The Spark

Michael, seen here playing with our macro lenses a year or two ago, has been a creative force in my life since we were teenagers.
Michael, seen here playing with our macro lenses a year or two ago, has been a creative force in my life since we were teenagers.

As my readers know, all my life I have been motivated by the idea of being creative. Non-creative people baffle me. Why do they even exist? How can they find meaning in life, I wonder, since creativity gives so much meaning to my life?

In the fall of 1979, when we were juniors in high school, Michael and I took Principles of Writing I class from an outstanding teacher named Ruth Dishman.

“Mrs. Dishman thinks Michael and I should co-author some satire. She says that I am ‘gifted’. I wish she would turn us loose. Then I could show this class what I can really do.” -My Journal, 08-31-79

The hardest project in the class was Dishman’s annual “handicapped” paper, which we did early in the semester.
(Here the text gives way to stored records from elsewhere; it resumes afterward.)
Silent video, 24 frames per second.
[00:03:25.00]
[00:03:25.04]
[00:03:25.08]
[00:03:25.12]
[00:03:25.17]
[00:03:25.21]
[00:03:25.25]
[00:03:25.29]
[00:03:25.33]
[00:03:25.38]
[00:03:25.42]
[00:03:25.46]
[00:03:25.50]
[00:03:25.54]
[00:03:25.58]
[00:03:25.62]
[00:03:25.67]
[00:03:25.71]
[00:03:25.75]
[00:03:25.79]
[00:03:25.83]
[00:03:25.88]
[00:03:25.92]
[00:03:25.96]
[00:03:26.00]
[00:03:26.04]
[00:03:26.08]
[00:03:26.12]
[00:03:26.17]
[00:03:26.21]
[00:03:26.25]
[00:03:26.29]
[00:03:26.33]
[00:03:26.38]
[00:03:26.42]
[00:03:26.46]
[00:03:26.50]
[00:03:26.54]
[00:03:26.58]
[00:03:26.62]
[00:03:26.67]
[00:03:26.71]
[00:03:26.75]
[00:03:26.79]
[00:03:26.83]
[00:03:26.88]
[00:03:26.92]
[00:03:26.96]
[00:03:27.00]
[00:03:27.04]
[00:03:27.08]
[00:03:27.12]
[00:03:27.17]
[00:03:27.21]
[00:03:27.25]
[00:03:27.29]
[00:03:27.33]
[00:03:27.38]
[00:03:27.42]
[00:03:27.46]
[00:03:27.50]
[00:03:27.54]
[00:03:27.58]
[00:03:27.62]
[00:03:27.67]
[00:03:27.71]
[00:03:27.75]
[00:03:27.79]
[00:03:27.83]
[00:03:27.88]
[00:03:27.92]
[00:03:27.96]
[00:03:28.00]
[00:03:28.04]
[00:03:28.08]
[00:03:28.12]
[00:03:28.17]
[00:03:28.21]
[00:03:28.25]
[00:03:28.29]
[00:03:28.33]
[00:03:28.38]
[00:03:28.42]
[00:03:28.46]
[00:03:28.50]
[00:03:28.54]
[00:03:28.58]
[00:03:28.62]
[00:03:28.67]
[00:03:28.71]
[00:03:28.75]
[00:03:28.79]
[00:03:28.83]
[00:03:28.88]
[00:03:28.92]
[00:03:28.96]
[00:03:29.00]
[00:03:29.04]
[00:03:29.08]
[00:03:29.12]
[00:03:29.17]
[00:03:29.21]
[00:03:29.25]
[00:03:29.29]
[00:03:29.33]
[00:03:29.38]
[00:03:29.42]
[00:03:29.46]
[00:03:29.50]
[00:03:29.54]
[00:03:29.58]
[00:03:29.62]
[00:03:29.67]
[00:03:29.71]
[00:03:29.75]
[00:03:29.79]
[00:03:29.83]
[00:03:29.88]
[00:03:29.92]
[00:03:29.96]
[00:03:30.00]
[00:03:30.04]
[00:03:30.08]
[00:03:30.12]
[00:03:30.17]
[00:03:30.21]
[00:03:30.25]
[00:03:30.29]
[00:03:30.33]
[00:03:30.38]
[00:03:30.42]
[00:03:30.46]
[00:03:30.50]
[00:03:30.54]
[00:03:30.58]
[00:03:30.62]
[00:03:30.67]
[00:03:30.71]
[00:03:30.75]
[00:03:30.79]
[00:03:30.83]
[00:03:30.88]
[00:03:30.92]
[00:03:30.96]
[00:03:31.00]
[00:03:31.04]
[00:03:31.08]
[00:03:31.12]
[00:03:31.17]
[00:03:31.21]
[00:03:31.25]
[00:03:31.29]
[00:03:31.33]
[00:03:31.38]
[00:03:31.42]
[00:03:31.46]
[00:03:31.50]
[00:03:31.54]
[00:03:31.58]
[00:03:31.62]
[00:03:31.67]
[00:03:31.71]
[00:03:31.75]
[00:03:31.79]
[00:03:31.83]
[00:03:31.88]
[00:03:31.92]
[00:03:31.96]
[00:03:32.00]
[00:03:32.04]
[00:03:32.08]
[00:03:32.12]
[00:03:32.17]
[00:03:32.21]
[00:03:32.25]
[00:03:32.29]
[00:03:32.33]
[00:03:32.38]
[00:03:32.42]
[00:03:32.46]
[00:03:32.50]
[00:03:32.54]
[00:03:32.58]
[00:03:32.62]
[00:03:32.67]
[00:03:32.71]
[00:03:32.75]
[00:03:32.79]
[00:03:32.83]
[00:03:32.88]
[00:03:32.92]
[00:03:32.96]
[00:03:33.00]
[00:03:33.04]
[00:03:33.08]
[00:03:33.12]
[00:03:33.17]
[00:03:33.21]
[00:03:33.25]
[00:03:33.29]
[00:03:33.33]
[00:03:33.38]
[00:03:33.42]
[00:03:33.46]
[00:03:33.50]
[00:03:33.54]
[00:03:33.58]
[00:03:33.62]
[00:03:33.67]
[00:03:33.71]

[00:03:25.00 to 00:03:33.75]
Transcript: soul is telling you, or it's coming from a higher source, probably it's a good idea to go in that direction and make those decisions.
As a class, we interviewed several handicapped people, then wrote an essay based on those interviews. It was more like reporting than creative writing, yet it was my weakest offering of the year. Michael, on the other hand, got very interested, to the point of spending an entire day in a wheelchair. “Strange, I don’t recall doing anything today. The first and last thing I remember doing is putting the wheelchair in (Dishman’s) car,” he wrote in his journal.

As the years have marched on, creative endeavors with Michael have been some of my most productive.

This is my first girlfriend Tina, whose real name was Yvonne.
This is my first girlfriend Tina, whose real name was Yvonne.

I met my first girlfriend Tina in Dishman’s class. I had been flirting with her nearly every day when she suddenly stopped showing up for class for a week. The grapevine informed me that she’d been in a car crash and was at home, so I went over to pick glass from her hair and flirt more. Oddly, until I got married 24 years later, she was my longest romantic relationship, lasting just over two years. At one point she even wore a promise ring I gave her, although I never seriously considered marrying her.

The classed ended up being so fruitful and significant to me that when I was a senior and had an idle hour in my schedule, I routinely sat in on Dishman’s Principles of Writing class.

We once played a prank on Mrs. Dishman, mostly because she was the only teacher we thought had enough of a sense of humor to appreciate it. We photographers had keys to the yearbook darkroom which, inexplicably, also opened the main school doors and all the doors to all the classrooms. (I know – what was the faculty thinking?) One late night we entered the school and Mrs. Dishman’s room, where we removed all of the students desks and distributed them evenly into the surrounding classrooms, making it appear that all her desks had simply disappeared.

My journal: from paper to web pages, its creative nature keeps ideas flowing.
My journal: from paper to web pages, its creative nature keeps ideas flowing.

And then there was “Jay’s Journal.” I got ahold of this book when I was a junior in high school, a gift from Tina. At the time, I thought it was a real journal of a troubled teenager, and the fact that I wrote a journal also was very meaningful. The book has since been revealed as morality fiction, but still holds a place in my thoughts.

The logical extension of the journal has been my blogs and photo galleries here at richardbarron.net, but my career as a professional photographer certainly affords mountains of creative opportunities as well. Creative activities with my wife Abby are among my favorite things in the world, from shooting weddings and magazine pieces together, to our time on the road looking for adventure, the creative spark is still with us.

Principals of Writing class at my high school was taught by a great teacher named Ruth Dishman. This photo shows an exercise in creative thinking given the class by a clinician from the Poet in the Schools (PITS) program in the fall of 1980.
Principals of Writing class at my high school was taught by a great teacher named Ruth Dishman. This photo shows an exercise in creative thinking given the class by a clinician from the Poet in the Schools (PITS) program in the fall of 1980.